Set in the waning months of the Third Reich, the movie follows Jojo as he tries his best to be a brave little Nazi, even though his kind heart makes it hard for him to hate Jews as virulently as his elders expect. Jojo’s troubles multiply when he discovers his mother is working with the Resistance and that she’s been hiding a Jewish teenager, Elsa (Thomasin McKenzie), in their attic. As he gets to know Elsa, Jojo starts questioning the advice of his best buddy, Adolf Hitler.
When “Jojo Rabbit” debuted at the Toronto International Film Festival last month, it won the People’s Choice Award, a prize that last year went to the Best Picture Oscar-winner “Green Book,” and which in years past has gone to the likes of “La La Land,” “12 Years a Slave” and “The King’s Speech.” The critics’ reaction was more divided. The most persistent knock against the film is that its writer-director Waititi — adapting Christine Leunens’s 2008 novel “Caging Skies” — has pumped too much whimsy and cuteness into a story about ruthless Nazis and persecuted Jews. But if anything, “Jojo Rabbit” is part of a rich pop culture tradition of “funny Hitlers.” And the movie illustrates why these depictions, and a seemingly light takes on menacing dictators in general, can be so valuable.
There have been countless Hitler spoofs. The Warner Bros. and Walt Disney animation departments mocked Adolf Hitler mercilessly during World War II. Mel Brooks skewered the idea that Nazi conquest of Europe was too serious to joke about in his 1967 movie, “The Producers,” wherein a couple of down-on-their-luck impresarios have a surprise hit with the musical “Springtime for Hitler.” The list of goofy Nazis in movies, TV shows, songs, books, plays and cartoons is long and varied.

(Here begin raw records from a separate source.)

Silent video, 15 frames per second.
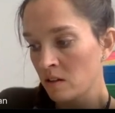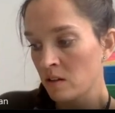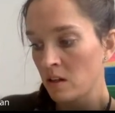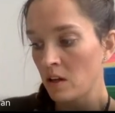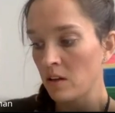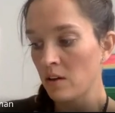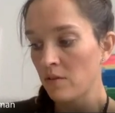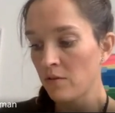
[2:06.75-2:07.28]

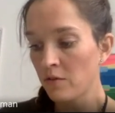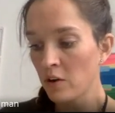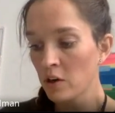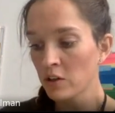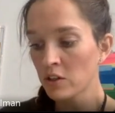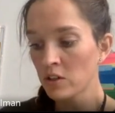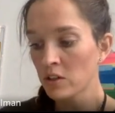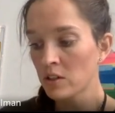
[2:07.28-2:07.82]
So the
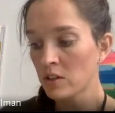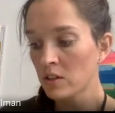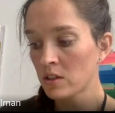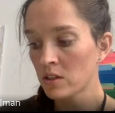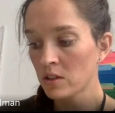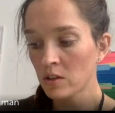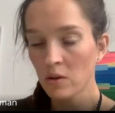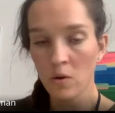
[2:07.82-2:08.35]

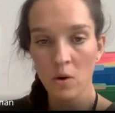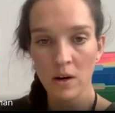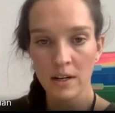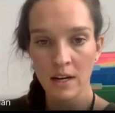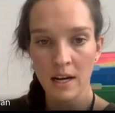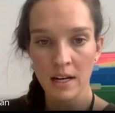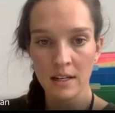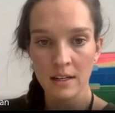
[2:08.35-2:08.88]
first
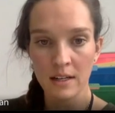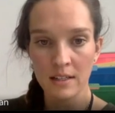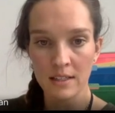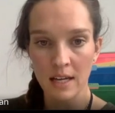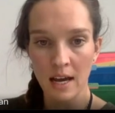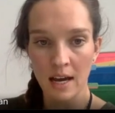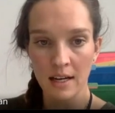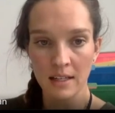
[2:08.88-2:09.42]
coordinate is
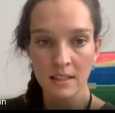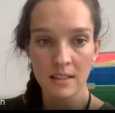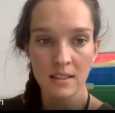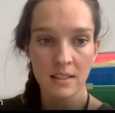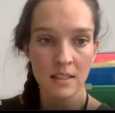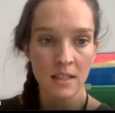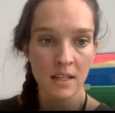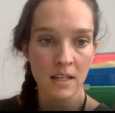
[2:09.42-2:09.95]
the x,
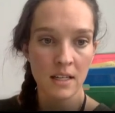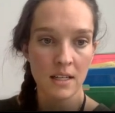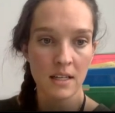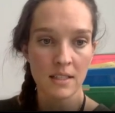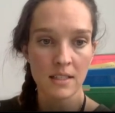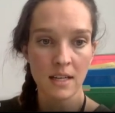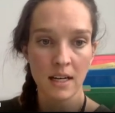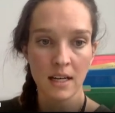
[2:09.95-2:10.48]
the
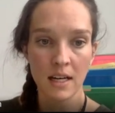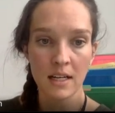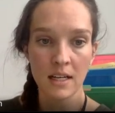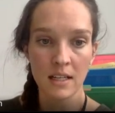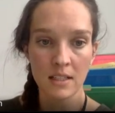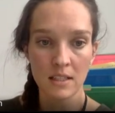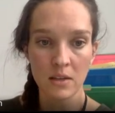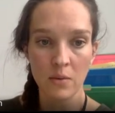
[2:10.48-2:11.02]
second
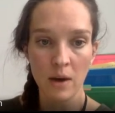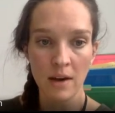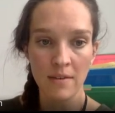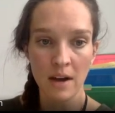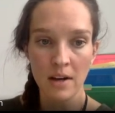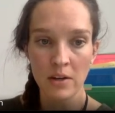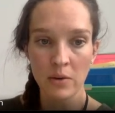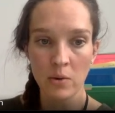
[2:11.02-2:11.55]
is the y
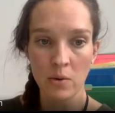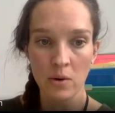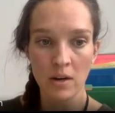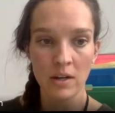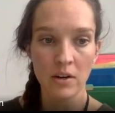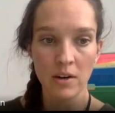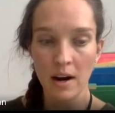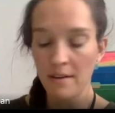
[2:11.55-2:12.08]
value or
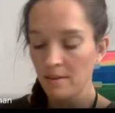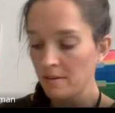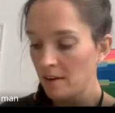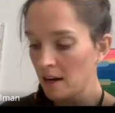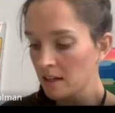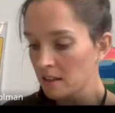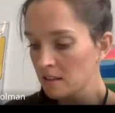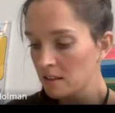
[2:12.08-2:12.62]
your f of
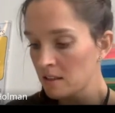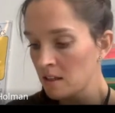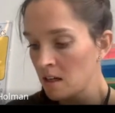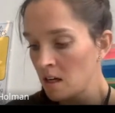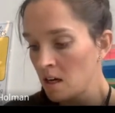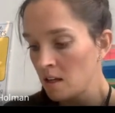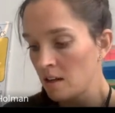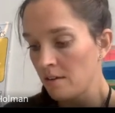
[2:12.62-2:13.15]
x,
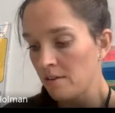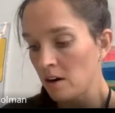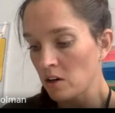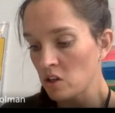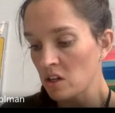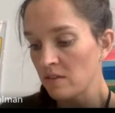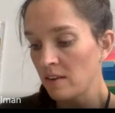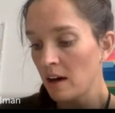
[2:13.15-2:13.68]
the
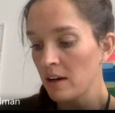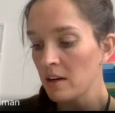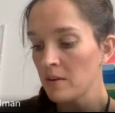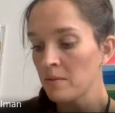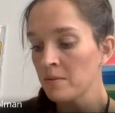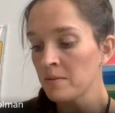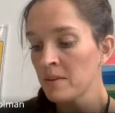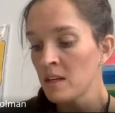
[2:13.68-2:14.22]
function value.
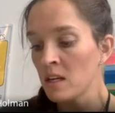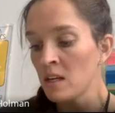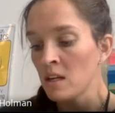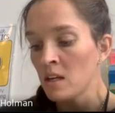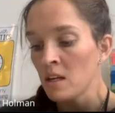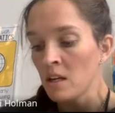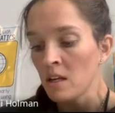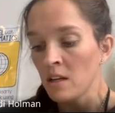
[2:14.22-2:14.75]

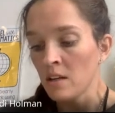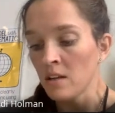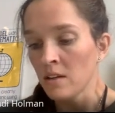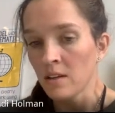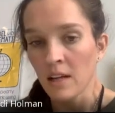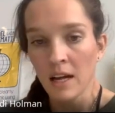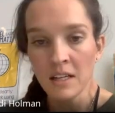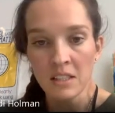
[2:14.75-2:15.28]

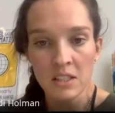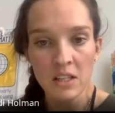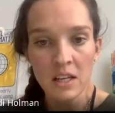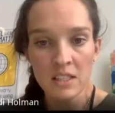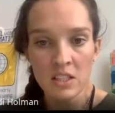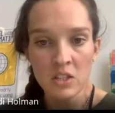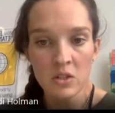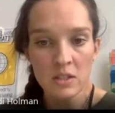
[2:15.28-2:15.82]
Okay, so
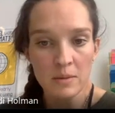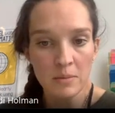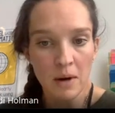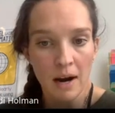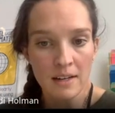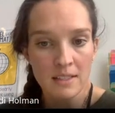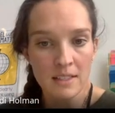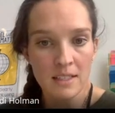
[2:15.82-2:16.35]
let's do some
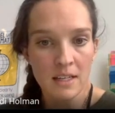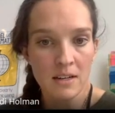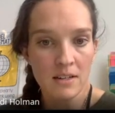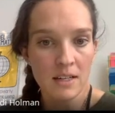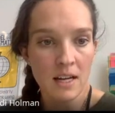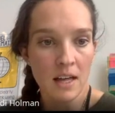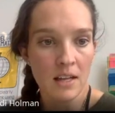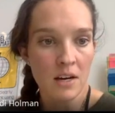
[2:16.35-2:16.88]
practice here
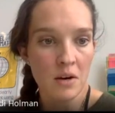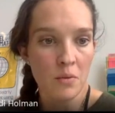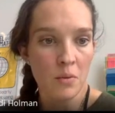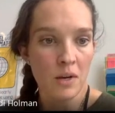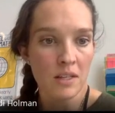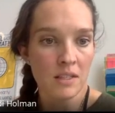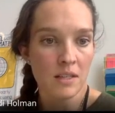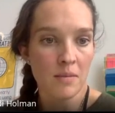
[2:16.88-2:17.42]
together
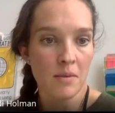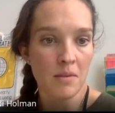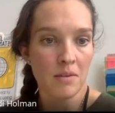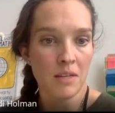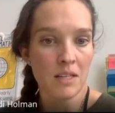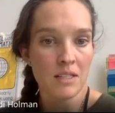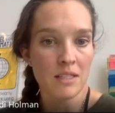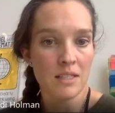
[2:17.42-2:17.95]
with some of
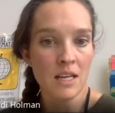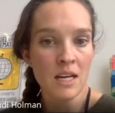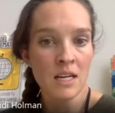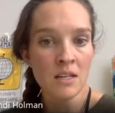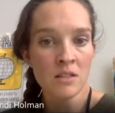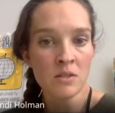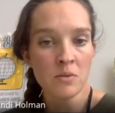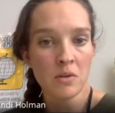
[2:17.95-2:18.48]
these
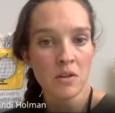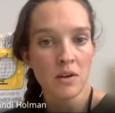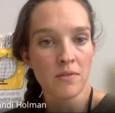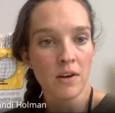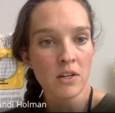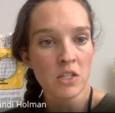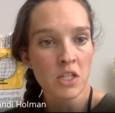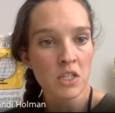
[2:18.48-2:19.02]
things with our
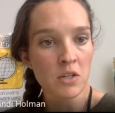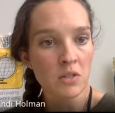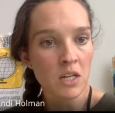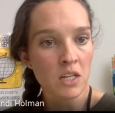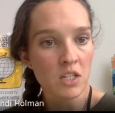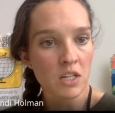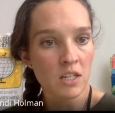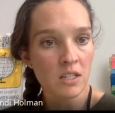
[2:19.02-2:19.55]
function
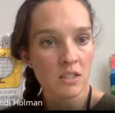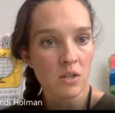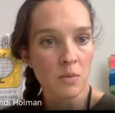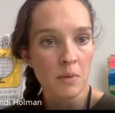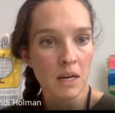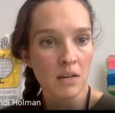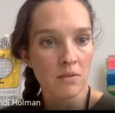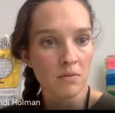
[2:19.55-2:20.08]
notation and
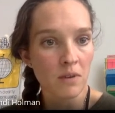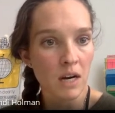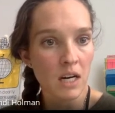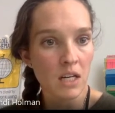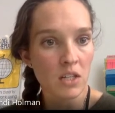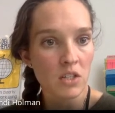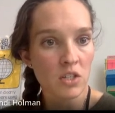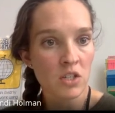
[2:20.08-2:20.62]
domain and
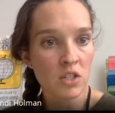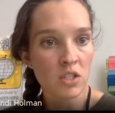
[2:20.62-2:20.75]
range.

Of all these predecessors, “Jojo Rabbit” has the most in common with Charlie Chaplin’s 1940 classic “The Great Dictator.” Chaplin tackled Hitler before the United States had entered the war, in a story about a capricious despot named Adenoid Hynkel and a Jewish barber who looks just like him. (Chaplin plays both.) The movie criticizes bigotry and abuses of power. But it’s also about how decent, ordinary people have to keep loving and helping each other, even while being governed by a madman. Chaplin was both suggesting it was easy to ridicule Hitler and offering a blueprint for how to survive him.
“Jojo Rabbit” isn’t a direct commentary on the world of 2019 — or at least not in the same way that “The Great Dictator” warned 1940 audiences about what was happening in Europe. But Waititi hasn’t exactly made a period piece either. His characters speak in a modern vernacular. His soundtrack is peppered with ‘60s rock ’n’ roll. Waititi also plays up the irony of Nazis lamenting their imminent extinction, unaware that their iconography and ideology will stubbornly persist into the 21st century.
In an interview with the critic Bilge Ebiri for Vulture, Waititi spoke about why he tried to make “Jojo Rabbit” feel less bound to the mid-‘40s. Speaking of Hitler and the Nazi Party, the director said, “If we treat it like something that happened 80 years ago and we keep it in that historical box, then we assume it can never happen again.”
So “Jojo Rabbit” is a crowd-pleaser with a cautionary bent, transporting audiences to a time and place when Nazism was the norm, with the intention of sending a few chills up the spine in between all the wry jokes and broad slapstick. The agents of the German state are petty and ignorant. They’re also everywhere and seemingly inescapable.
That said, the dopey qualities in Waititi’s portrayal of Hitler — along with the narrow-minded officiousness of the movie’s Nazis — also serves to demystify evil a bit. The threat the bad guys pose in “Jojo Rabbit” is dangerously real. But they’re not superhuman. As Mel Brooks clarified decades ago, it’s okay to laugh at them.
More than anything, like “The Great Dictator,” “Jojo Rabbit” is a reminder that turbulent times pass; that human compassion endures; that the voices rattling around in our heads don’t always know what they’re talking about; and that even little boys who lose their way can return to their best instincts.